歌舞伎で風紀が乱れる?江戸時代に歌舞伎や相撲が”危険視”されていた理由【後編】 (1/4ページ)
女相撲に力士くずれ
【前編】では、江戸時代の歌舞伎に対する規制やさまざまな興行について説明しました。
歌舞伎で風紀が乱れる?江戸時代に歌舞伎や相撲が”危険視”されていた理由【前編】本稿では、そうした芸能ジャンルと無頼者との関わりなどについて見ていきましょう。

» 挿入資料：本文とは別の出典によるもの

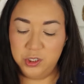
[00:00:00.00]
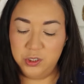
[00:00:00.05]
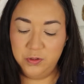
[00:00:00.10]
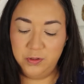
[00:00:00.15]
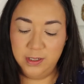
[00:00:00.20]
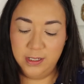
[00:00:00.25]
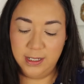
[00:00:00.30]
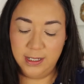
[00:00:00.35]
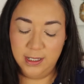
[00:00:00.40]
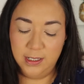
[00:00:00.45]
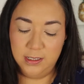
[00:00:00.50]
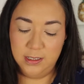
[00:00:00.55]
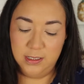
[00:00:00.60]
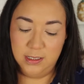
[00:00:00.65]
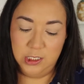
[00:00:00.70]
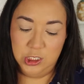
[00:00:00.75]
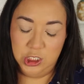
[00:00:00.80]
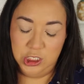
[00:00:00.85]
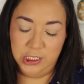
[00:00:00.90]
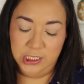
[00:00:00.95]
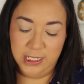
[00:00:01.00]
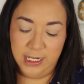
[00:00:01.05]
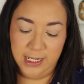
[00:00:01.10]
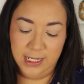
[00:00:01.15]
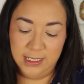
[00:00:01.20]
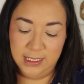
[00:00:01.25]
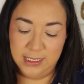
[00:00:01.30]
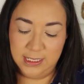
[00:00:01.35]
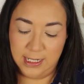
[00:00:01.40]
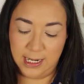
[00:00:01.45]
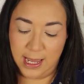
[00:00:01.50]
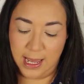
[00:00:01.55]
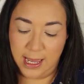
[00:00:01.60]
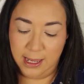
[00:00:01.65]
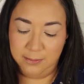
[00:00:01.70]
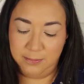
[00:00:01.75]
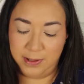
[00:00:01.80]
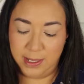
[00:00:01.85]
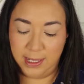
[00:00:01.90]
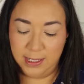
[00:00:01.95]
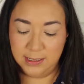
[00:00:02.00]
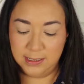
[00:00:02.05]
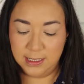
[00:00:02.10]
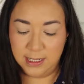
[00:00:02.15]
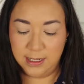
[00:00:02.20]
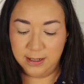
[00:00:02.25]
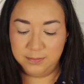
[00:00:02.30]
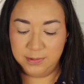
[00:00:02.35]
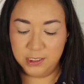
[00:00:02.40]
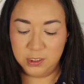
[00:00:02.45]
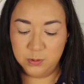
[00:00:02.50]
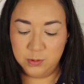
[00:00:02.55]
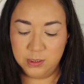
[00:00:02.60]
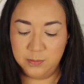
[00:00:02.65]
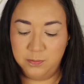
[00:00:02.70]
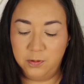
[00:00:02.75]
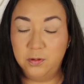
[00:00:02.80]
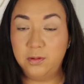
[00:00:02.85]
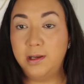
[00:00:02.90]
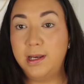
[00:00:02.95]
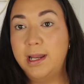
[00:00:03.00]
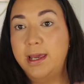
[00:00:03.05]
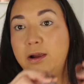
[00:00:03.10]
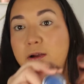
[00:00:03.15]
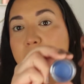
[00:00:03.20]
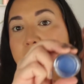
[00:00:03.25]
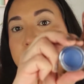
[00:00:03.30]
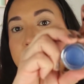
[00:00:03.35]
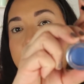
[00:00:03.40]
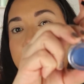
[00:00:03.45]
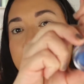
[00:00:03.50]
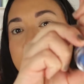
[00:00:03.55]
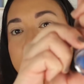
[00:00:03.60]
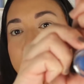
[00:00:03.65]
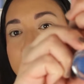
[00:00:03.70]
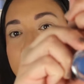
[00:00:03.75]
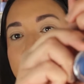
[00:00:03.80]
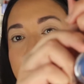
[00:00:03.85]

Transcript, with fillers: show you guys the shades that I picked up. This was Polarity,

前編で相撲の話をしましたが、江戸時代には女性力士による女相撲の興行もあり、江戸では女性と盲人の相撲が人気を博しています。
女性力士も体格が立派だったようで、『仕掛人 藤枝梅安』に登場する音羽の半右衛門の妻・おくらが、「まるで女相撲を見るような大女」と紹介されるシーンがあります。
相撲は吉原遊廓・歌舞伎と並ぶ「江戸の三大娯楽」で、活躍すれば江戸のスターとして持てはやされました。
しかし、夢破れて国に戻る力士くずれもおり、それが腕力を買われて博徒の一員になって、賭場の用心棒になったりケンカに駆り出されたりすることもあったようです。
そういえば飯岡助五郎や勢力富五郎など力士出身の著名な博徒も多く、相撲と博徒が紙一重だったのがうかがい知れますね。